Your goal »
Would you transcribe the entries below, beginning at the line with "Video frames at" and ending after the line with "[0:08.00-0:08.62]", exactly, with no picture and nothing more?

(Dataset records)
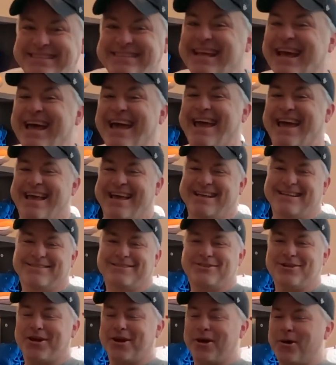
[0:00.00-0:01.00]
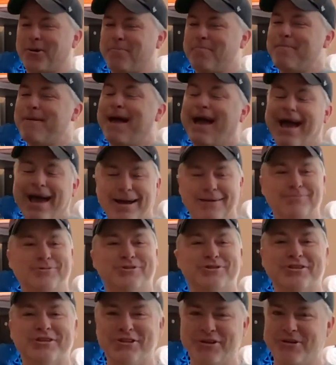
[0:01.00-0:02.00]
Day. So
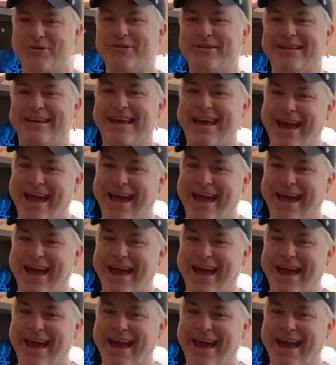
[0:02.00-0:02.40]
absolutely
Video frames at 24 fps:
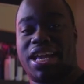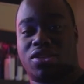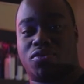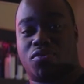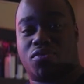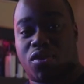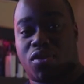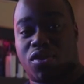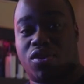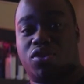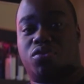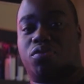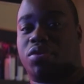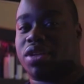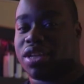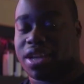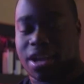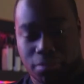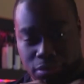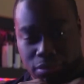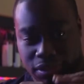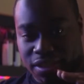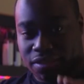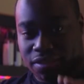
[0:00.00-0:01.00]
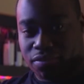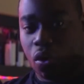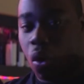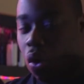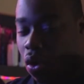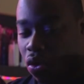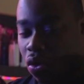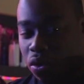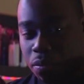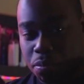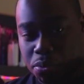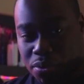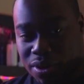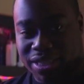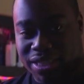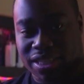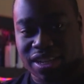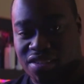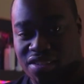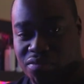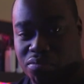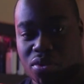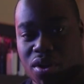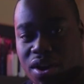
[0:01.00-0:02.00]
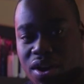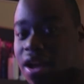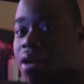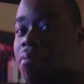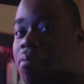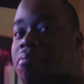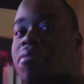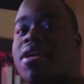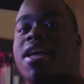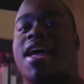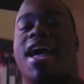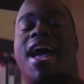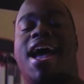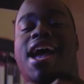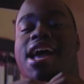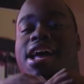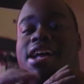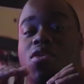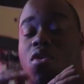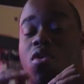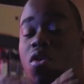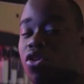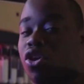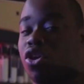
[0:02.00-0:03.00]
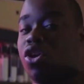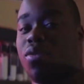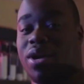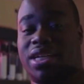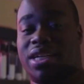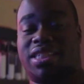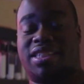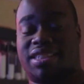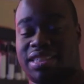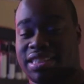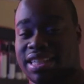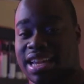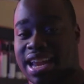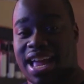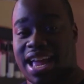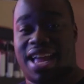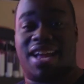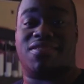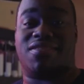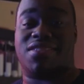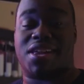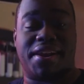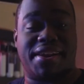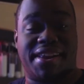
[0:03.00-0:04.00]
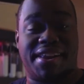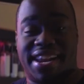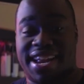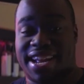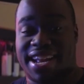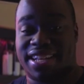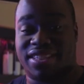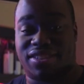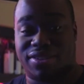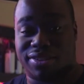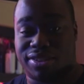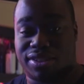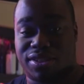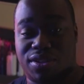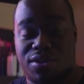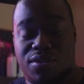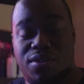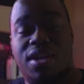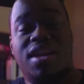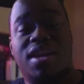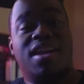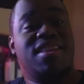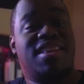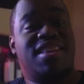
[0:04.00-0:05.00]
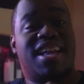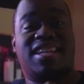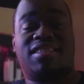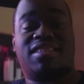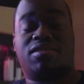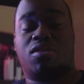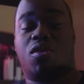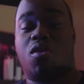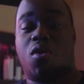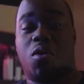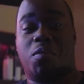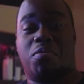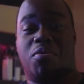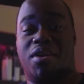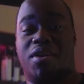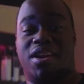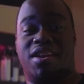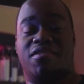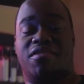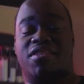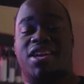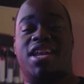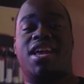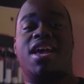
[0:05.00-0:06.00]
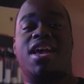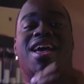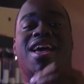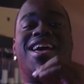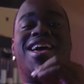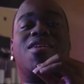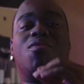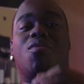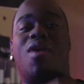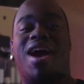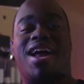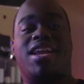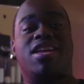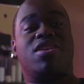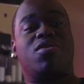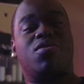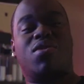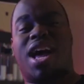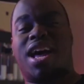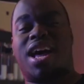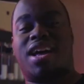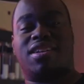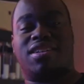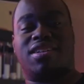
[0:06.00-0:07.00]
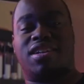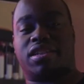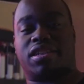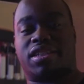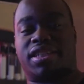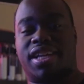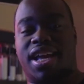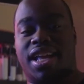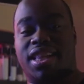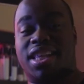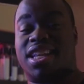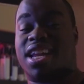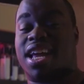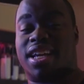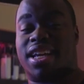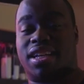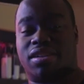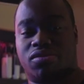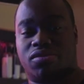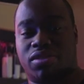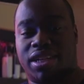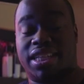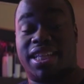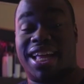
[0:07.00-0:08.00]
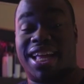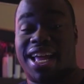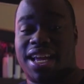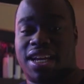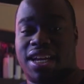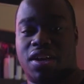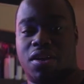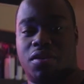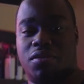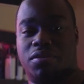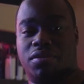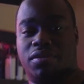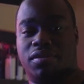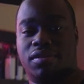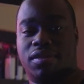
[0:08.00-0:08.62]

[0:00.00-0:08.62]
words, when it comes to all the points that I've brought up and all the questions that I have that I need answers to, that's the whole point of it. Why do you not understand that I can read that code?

Written solution »
Video frames at 24 fps:
[0:00.00-0:01.00]
[0:01.00-0:02.00]
[0:02.00-0:03.00]
[0:03.00-0:04.00]
[0:04.00-0:05.00]
[0:05.00-0:06.00]
[0:06.00-0:07.00]
[0:07.00-0:08.00]
[0:08.00-0:08.62]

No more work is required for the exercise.